Der durch CanSino entwickelte Impfstoff basiert auf Vektorviren, der durch Moderna entwickelte Impfstoff auf mRNA, welche sich nun in der Phase der Erprobung an Freiwilligen befinden.  

Impfungen gegen Pneumokokken o.Ä. helfen nicht gegen Covid-19, sind jedoch trotzdem nützlich, um zusätzlichen Komplikationen bei einer Erkrankung vorzubeugen. Momentan ist die Nachfrage nach diesen Impfstoffen stark gestiegen, deshalb werden sie vorerst für Risikogruppen wie Menschen mit einer Immundefizienz, chronischen Atemwegserkrankungen oder über 70 Jahren vorbehalten. 
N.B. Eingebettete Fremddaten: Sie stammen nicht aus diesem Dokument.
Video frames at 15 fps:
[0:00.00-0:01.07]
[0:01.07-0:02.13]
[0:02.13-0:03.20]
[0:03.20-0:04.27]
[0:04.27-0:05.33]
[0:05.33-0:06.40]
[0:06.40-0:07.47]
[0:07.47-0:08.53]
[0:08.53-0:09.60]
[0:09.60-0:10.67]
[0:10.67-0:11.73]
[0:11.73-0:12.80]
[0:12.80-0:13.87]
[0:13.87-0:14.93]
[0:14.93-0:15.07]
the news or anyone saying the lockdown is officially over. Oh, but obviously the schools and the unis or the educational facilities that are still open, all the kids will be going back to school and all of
In den vergangenen Tagen berichteten wir über mögliche Medikamente, die zur Behandlung von Covid-19 in Erwägung gezogen werden, welche Wechselwirkungen mit Arzneimitteln befürchtet werden und auch über Impfstoffe, die in der Entwicklungsphase stecken. Aber wie wird überhaupt festgestellt, ob eine Person erkrankt ist? Wir möchten euch hier zwei mögliche Verfahren vorstellen. 
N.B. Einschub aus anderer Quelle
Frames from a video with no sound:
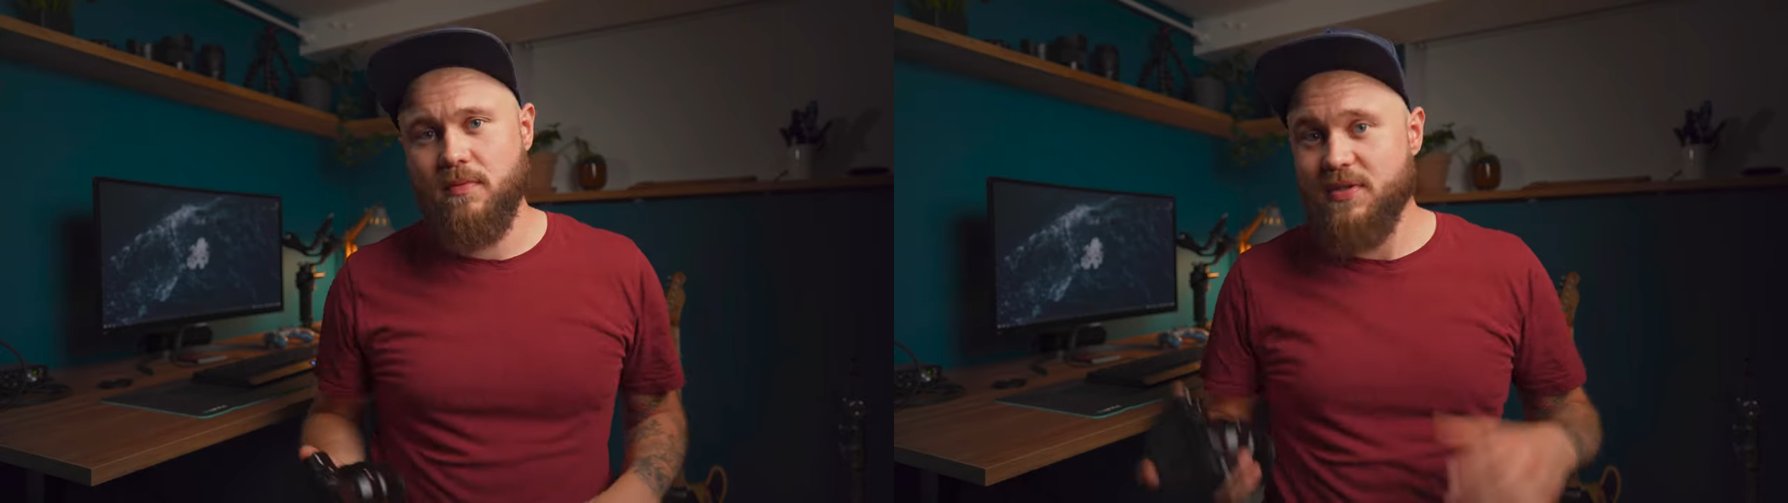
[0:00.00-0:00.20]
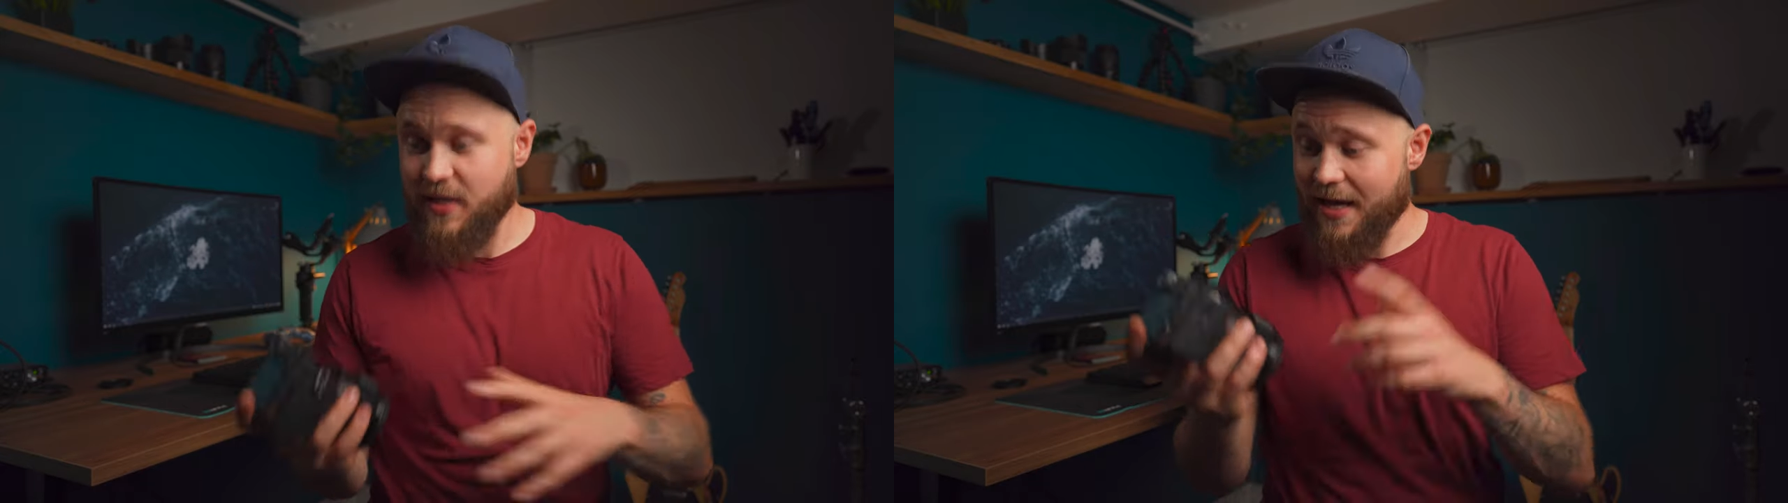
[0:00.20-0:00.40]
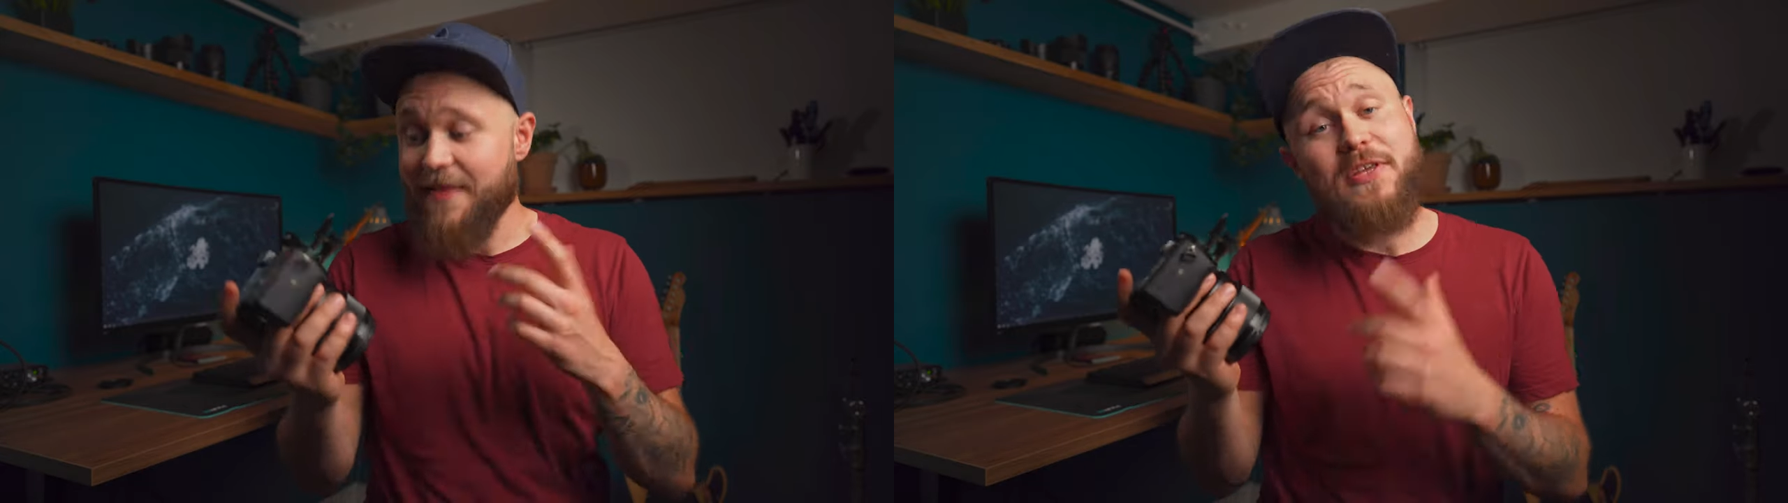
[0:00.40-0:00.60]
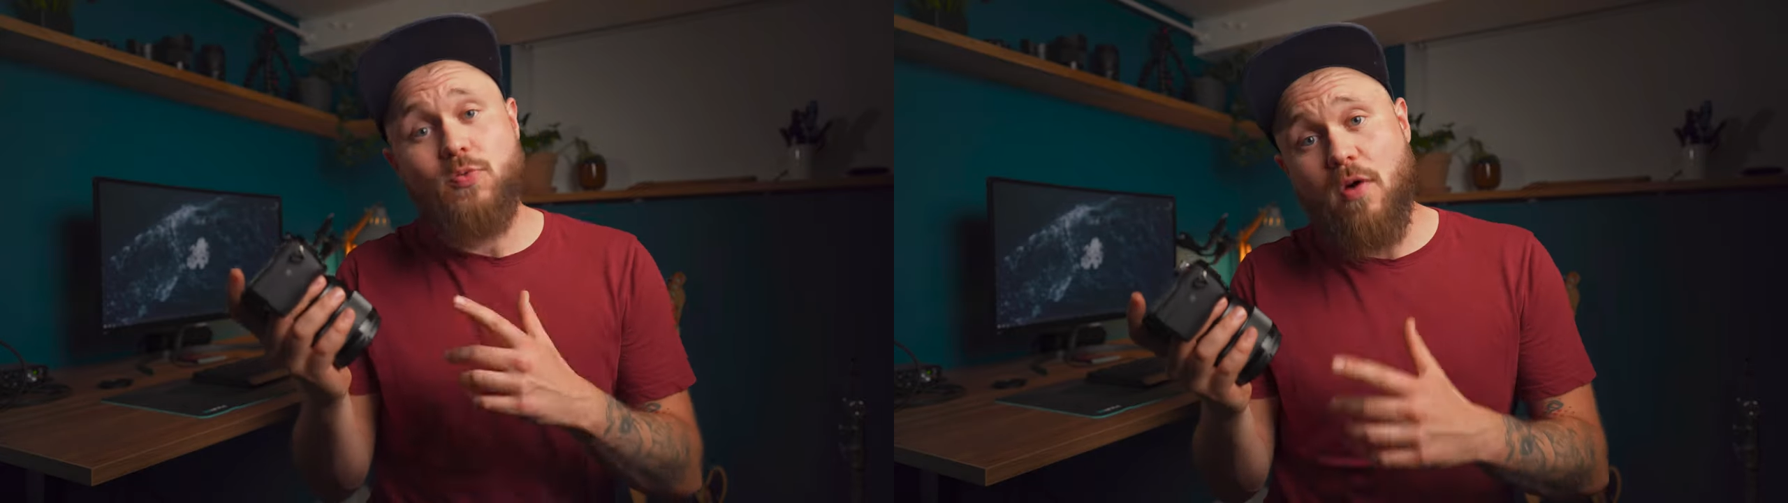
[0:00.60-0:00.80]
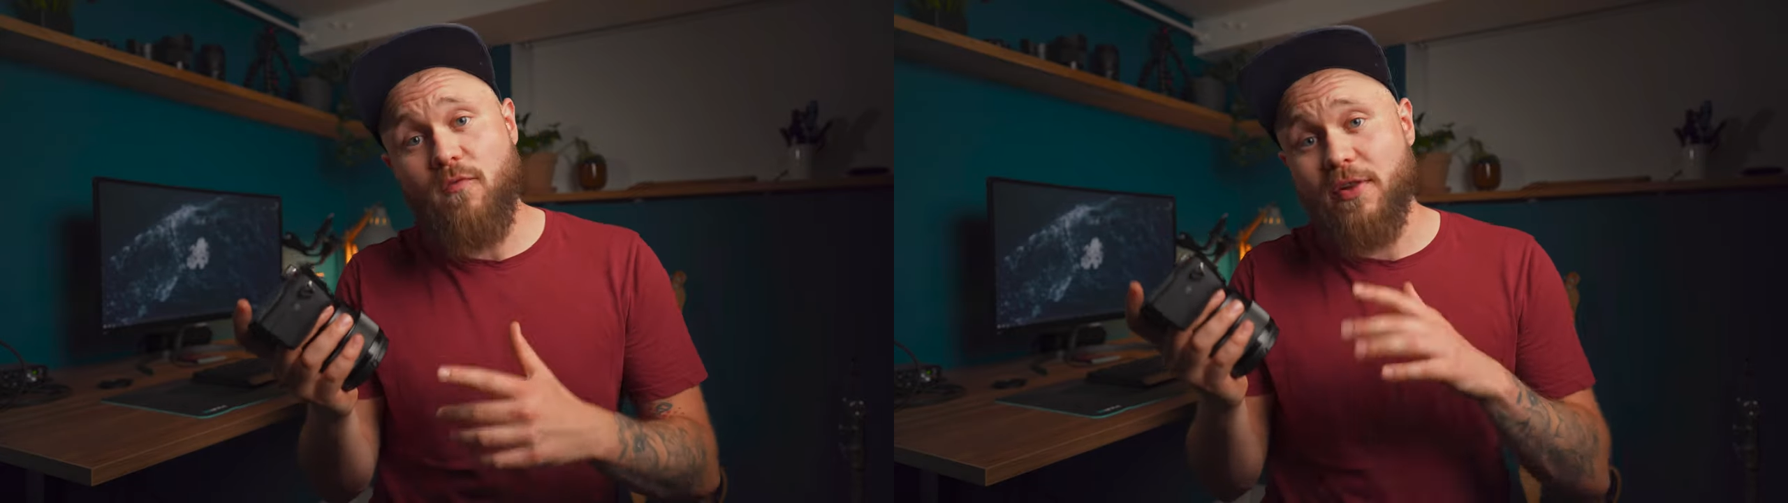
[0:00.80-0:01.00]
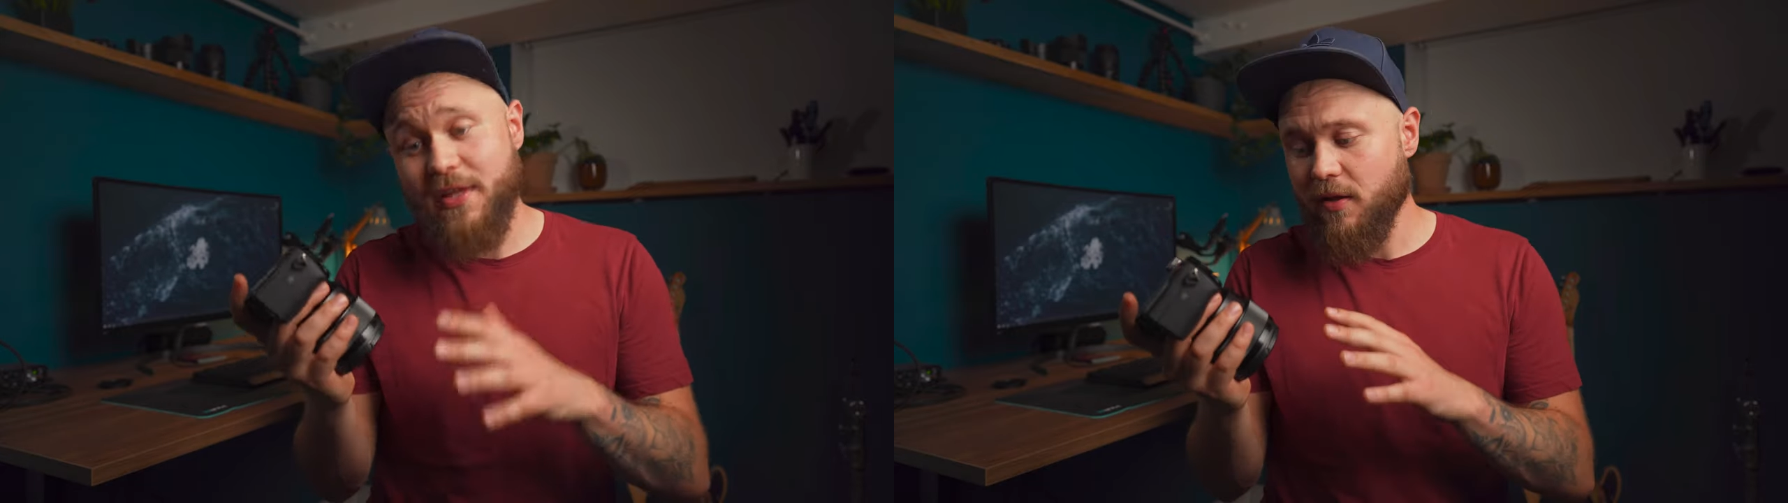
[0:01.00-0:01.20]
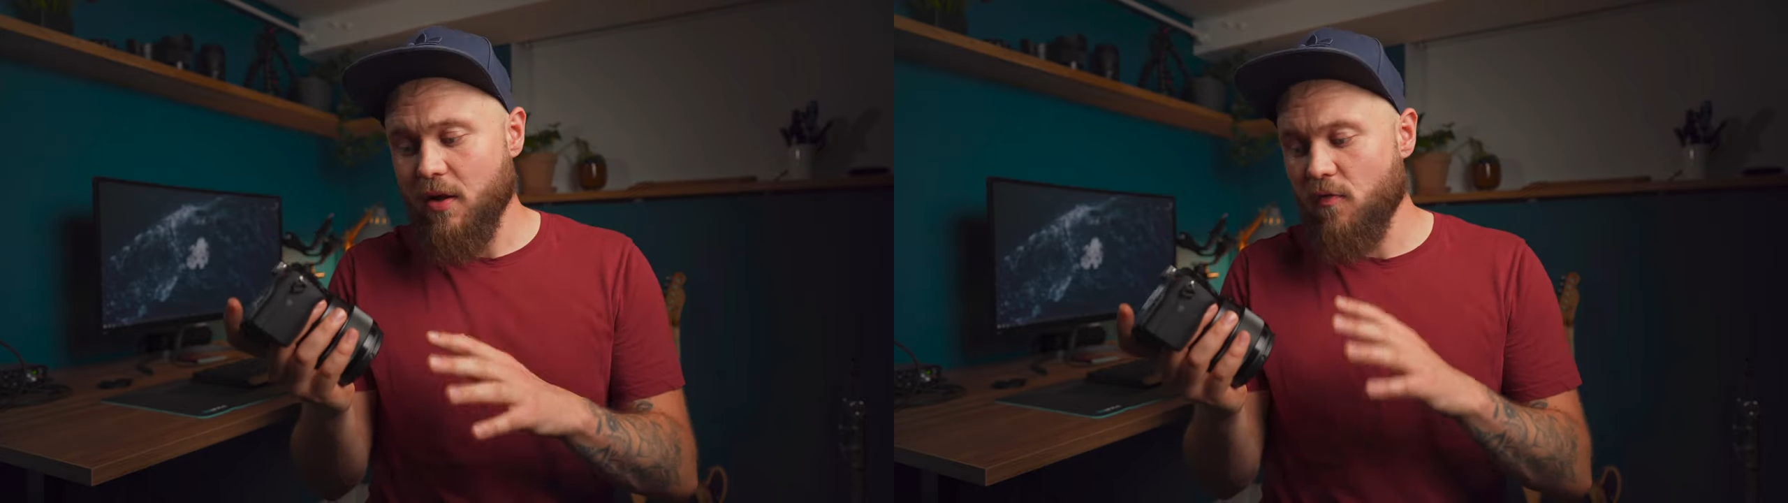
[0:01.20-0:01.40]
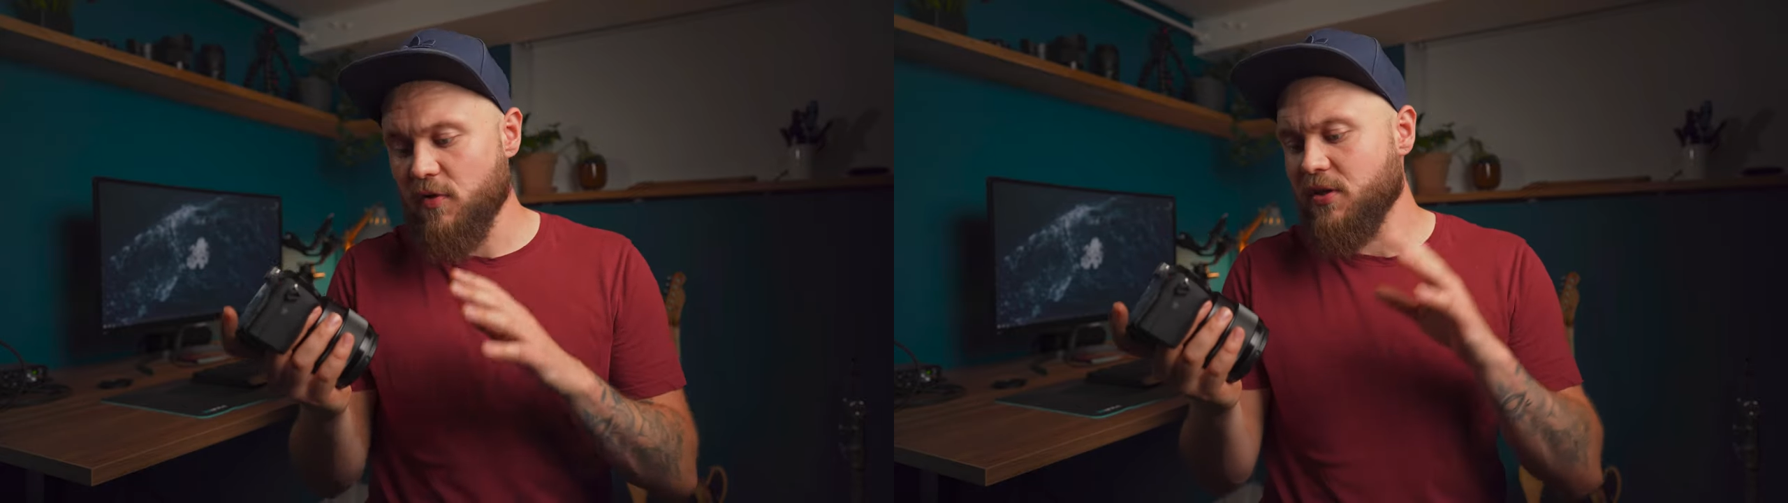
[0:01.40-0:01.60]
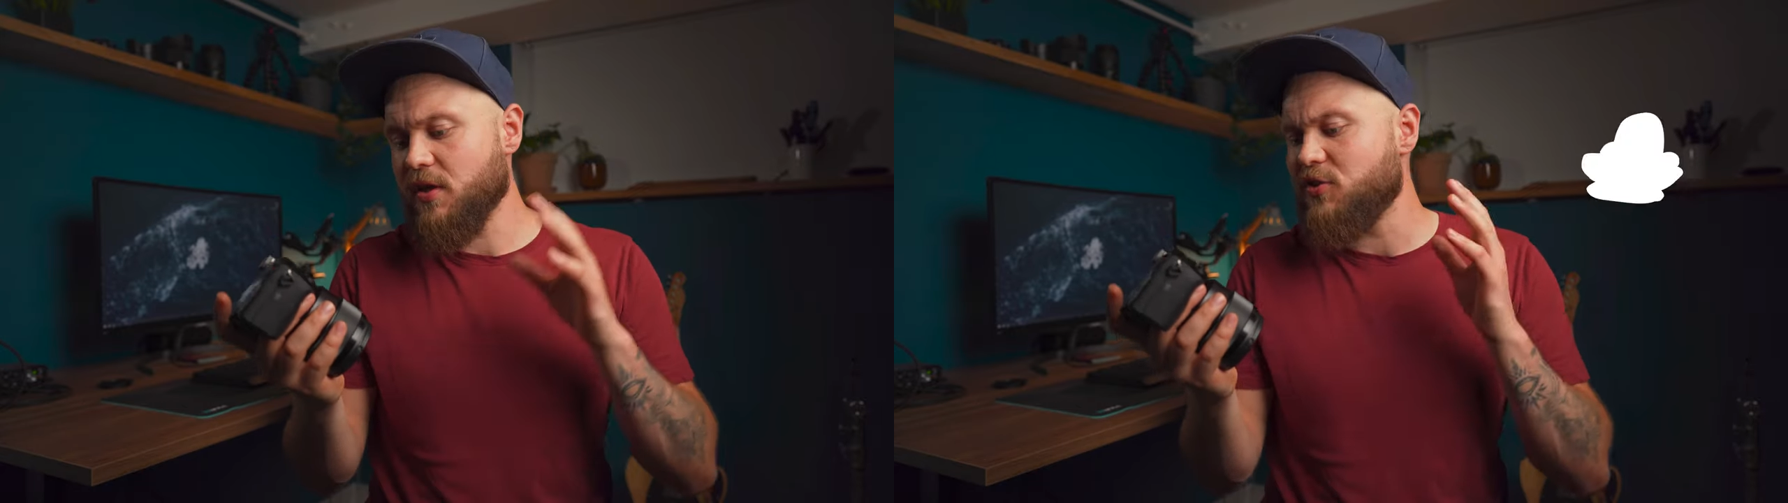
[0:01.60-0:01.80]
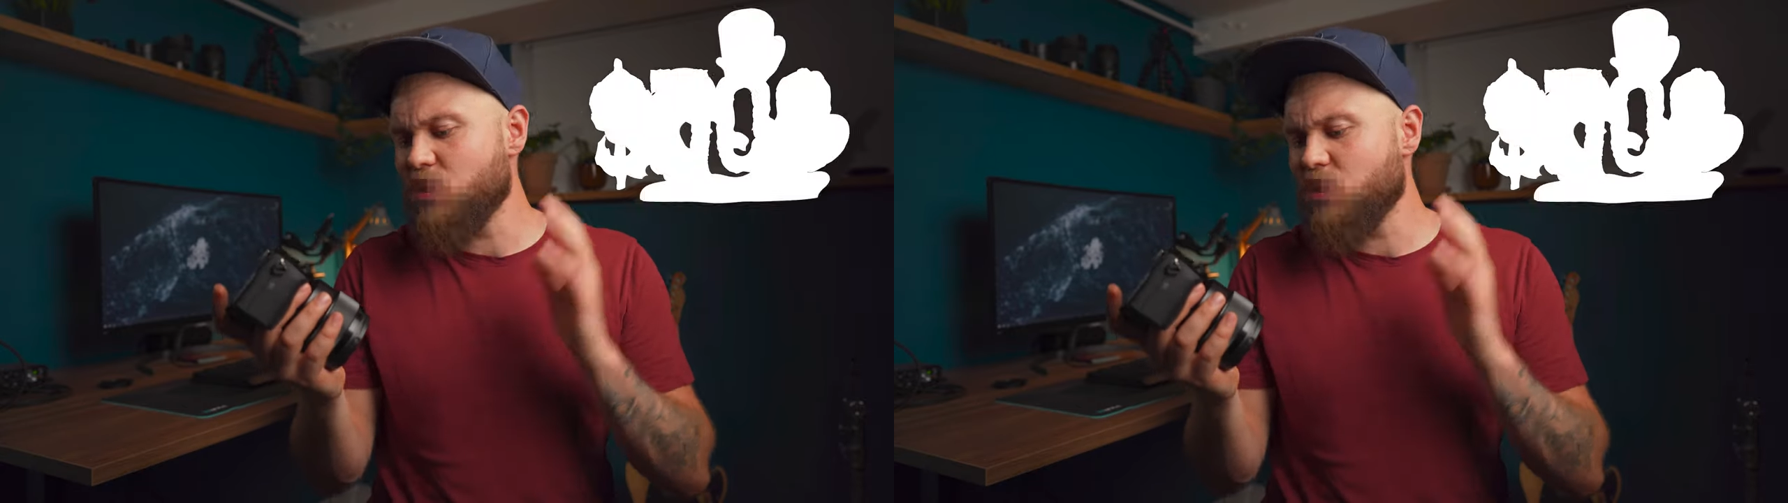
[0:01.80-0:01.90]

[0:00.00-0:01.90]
See, I got this one for a little over a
Das Verfahren der “Realtime-Polymerase Chain Reaction” (RT-PCR) beruht wie die normale PCR auf der Vervielfältigung von Nukleinsäuren. 
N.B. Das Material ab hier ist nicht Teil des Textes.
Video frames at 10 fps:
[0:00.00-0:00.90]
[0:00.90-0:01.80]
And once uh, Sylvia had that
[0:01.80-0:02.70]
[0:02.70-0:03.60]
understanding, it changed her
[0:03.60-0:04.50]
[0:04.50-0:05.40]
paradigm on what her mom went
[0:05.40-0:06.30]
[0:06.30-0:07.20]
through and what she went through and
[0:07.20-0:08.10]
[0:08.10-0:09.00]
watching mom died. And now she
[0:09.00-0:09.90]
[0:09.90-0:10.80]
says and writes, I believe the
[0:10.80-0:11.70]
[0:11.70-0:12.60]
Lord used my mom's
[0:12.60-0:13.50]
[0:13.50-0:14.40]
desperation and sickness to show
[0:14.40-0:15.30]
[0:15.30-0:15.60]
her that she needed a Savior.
Bei der RT-PCR erfolgt die Amplifikation (Vervielfältigung der DNA) in einem Schritt mit der Detektion des Fluoreszenzsignals. Zur Detektion wird dazu ein Fluoreszenzindikator zugesetzt, der eine quantitative Bestimmung ermöglicht. So kann während der exponentiellen Wachstumsphase die DNA-Vervielfältigung direkt in Echtzeit beobachtet werden und deutlich schnellere Testergebnisse erzielt werden. Das von Roche eingesetzte Gerät Cobas 6800/880 liefert z.B. 96 Ergebnisse in 3,5h. 

Bei der RT-PCR handelt es sich um eine sogenannte “CE-Zertifizierte” Bestimmung, das heißt, sie entspricht den geltenden rechtlichen Bestimmungen der EU.  

Auch „Corona-Schnelltests“ werden gerade viel diskutiert. Hierbei handelt es sich um Antikörper-Tests, durch die erkannt werden soll, ob eine Infektion mit SARS-CoV-19 vorliegt oder vorlag. Nach der Infektion bildet der Körper Antikörper gegen das Virus. Es dauert aber 7 bis 14 Tage, bis die Antikörper auch im Blut nachweisbar sind. Die Immunantwort ist also nur zeitverzögert durch den Test erkennbar. Dies birgt die Gefahr, dass der Test negativ ausfällt, obwohl die getestete Person bereits infiziert ist. Das Bundesgesundheitsministerium warnt deshalb aktuell ausdrücklich vor der Durchführung solcher Tests, da sie falsche Sicherheit geben können. Die Tests sind außerdem noch nicht validiert, es ist also noch nicht ausreichend überprüft worden, wie oft sie falsch positive oder falsch negative Ergebnisse anzeigen. Aus diesem Grund sollte das Ergebnis eines Corona-Schnelltests immer durch eine PCR bestätigt werden.